Two of the aspiring artists stuck in that traffic jam (their screwball-worthy first meeting consists of a honked horn and a flipped bird) continue to run into each other over the next few weeks around town. Mia (Emma Stone) is a would-be actress who works in a café on the Warner Bros. lot, serving coffee to the fellow ingénues whose roles she covets. Sebastian (Ryan Gosling) is a jazz-mad pianist who’s fired from his regular gig at a restaurant (by J.K. Simmons, the Oscar-winning co-star of Chazelle’s previous, even more jazz-centric film Whiplash) when he refuses to limit his playlist to treacly Christmas tunes. Mia and Sebastian are both independent-minded, stubborn strivers whose idealism about their art is in more or less direct conflict with their desire to succeed at it, and after a few more rocky encounters—one of which ends in a tentative soft-shoe à deux, as if their feet know what’s happening before their hearts do—they begin to fall in love.

There’s much to be said about the trend of repurposing Hollywood stars for singing and dancing parts when New York is filled with countless struggling musical-theater performers who could bring a far more robust set of skills to the task. But even if Gosling and Stone are more sweet than sensational to watch when they launch into a tap routine or a duet at the keyboard, there’s a gameness and modesty to their song-and-dance stylings that suits the movie’s diffident modern-day setting. And as actors skilled at deploying their own charm, both Stone and Gosling pull off the most important and difficult task a musical requires of its performers: convincing the audience that their characters want, nay, need to sing just those words and dance just those steps, that sheer excess of feeling (longing, love, sorrow) led them to make it all up on the spot.

It’s not really fair to say that the first half of La La Land goes by faster than the second, because the same could be said of any love affair. The pace slackens and saddens a bit in the movie’s second-to-last chapter, “Fall.” (In a running joke, title cards mark the change of seasons as the sun shines obliviously on.) Mia quits her job to write her own one-woman show. Sebastian takes a better-paid job touring with a cheesy jazz-rock band whose bandleader is played by real-life R&B star John Legend.
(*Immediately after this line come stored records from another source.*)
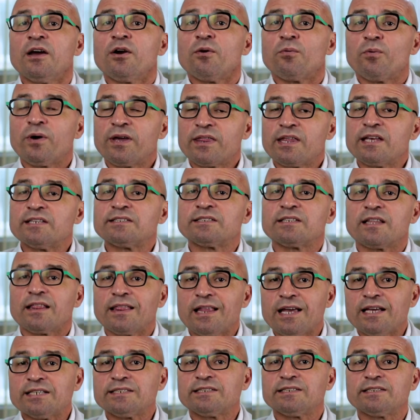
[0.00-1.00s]
where there's
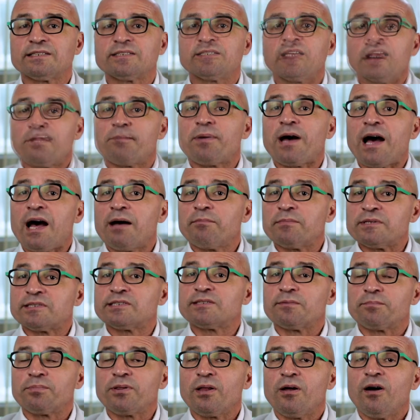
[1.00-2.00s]
less apartment
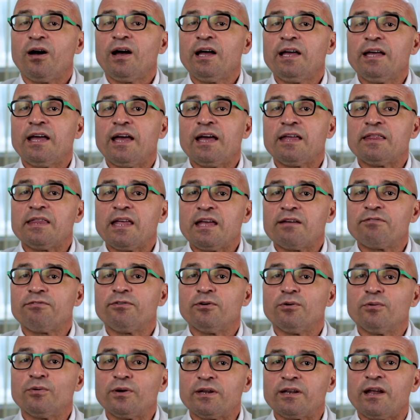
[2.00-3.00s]
supply, and
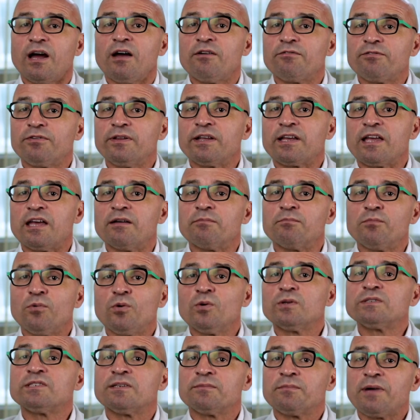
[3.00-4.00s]
therefore we'd hopefully get
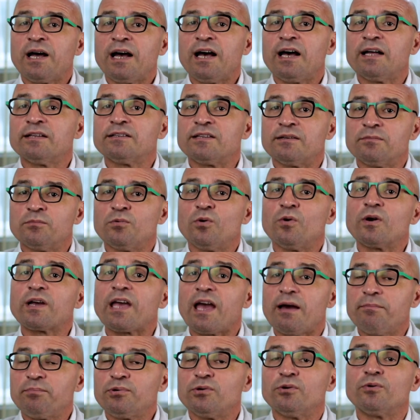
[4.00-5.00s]
more demand and more
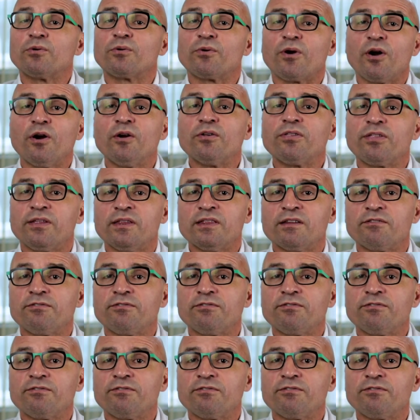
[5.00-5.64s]
capital growth in the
The choice between staying true to one’s ideals and “selling out”—a subject the lead couple squabbles about over dinner—is up for real debate in La La Land, which for all its stylized romanticism devotes as much attention to its characters’ career goals as to their relationship. In one scene Legend’s Keith, an unabashed crowd-pleaser who enjoys the band’s success, calls bullshit on Sebastian’s antiquarian jazz-nerd purism, reminding him that for a dying art form to survive it needs to look to the future. The case he makes is persuasive, and their dispute ends on a note of irresolution; “You’re a pain in the ass, man,” Keith concludes, not that affectionately, and Sebastian doesn’t disagree.

The lovers go their separate ways, as movie lovers must, for much of the film’s third act—though the film’s modernity withholds that comforting old-time guarantee of eventual happiness ever after. Then, just when you’re starting to wonder if La La Land has run out of gas, it kicks into high gear with a gorgeous final number in 3/4 time—for my money, the only lasting musical earworm in Justin Hurwitz’s pretty but undistinguished score (the lyrics are by musical theater writing duo Pasek and Paul). Chazelle combines flashbacks, flash-forwards, dream sequences, and multiple musical reprises into a dazzling time-spanning montage, set like the “dream ballets” of MGM musicals in a curious intersubjective space outside the story proper. It’s in this finale that Chazelle’s imagination and skill as a filmmaker really take flight. He knows cinema alone is capable of taking us on this kind of whirlwind tour of the human psyche, and he uses the tools of the medium—color as paint, the human face and body as moving canvases, the rhythm of editing as a percussion instrument—with such consummate craft and such evident joy that for La La Land’s last 15 minutes, you can barely feel the ground beneath your feet.